### Your instructions
Find every line below with the string "frames" and pick it out.

####################

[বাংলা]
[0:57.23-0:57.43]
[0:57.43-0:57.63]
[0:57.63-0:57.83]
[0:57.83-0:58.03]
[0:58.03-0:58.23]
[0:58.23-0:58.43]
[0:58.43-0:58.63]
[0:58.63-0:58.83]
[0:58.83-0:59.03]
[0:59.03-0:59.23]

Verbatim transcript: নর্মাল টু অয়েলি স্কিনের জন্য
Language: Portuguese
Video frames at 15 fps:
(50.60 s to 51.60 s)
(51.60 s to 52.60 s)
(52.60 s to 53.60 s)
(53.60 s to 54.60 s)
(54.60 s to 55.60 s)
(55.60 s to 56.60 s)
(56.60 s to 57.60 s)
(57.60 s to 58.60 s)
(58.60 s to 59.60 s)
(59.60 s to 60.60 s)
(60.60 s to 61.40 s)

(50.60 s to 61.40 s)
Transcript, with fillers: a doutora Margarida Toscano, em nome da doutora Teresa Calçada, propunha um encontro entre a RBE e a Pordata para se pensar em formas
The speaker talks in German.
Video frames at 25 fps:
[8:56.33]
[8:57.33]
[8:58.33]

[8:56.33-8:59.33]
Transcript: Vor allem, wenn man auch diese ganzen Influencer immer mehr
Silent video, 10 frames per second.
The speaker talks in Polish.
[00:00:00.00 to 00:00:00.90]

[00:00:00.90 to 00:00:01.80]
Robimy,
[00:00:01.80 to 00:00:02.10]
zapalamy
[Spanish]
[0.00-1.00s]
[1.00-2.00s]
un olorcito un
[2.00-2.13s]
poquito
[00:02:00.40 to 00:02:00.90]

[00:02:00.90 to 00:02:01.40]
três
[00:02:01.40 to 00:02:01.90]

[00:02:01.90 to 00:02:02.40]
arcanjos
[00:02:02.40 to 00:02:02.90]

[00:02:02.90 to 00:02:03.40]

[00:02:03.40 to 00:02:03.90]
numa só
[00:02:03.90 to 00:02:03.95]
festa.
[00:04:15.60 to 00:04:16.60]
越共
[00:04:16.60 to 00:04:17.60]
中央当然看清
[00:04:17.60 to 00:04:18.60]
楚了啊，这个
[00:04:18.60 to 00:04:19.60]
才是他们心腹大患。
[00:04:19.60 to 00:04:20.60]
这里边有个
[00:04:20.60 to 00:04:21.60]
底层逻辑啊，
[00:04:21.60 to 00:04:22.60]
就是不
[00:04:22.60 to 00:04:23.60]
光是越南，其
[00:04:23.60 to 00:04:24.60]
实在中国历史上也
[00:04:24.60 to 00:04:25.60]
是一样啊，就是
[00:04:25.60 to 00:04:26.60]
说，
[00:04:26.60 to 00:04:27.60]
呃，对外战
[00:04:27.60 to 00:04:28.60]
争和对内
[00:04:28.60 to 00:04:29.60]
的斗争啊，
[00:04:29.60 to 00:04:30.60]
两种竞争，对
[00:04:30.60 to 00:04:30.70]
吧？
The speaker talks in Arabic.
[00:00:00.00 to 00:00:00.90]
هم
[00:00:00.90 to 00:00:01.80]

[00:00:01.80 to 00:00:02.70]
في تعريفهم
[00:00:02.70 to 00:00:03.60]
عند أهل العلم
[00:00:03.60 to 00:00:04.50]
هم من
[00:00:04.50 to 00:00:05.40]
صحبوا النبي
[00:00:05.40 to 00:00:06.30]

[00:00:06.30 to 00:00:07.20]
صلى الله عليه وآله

####################

### Answer space
Video frames at 15 fps:
Video frames at 25 fps:
Silent video, 10 frames per second.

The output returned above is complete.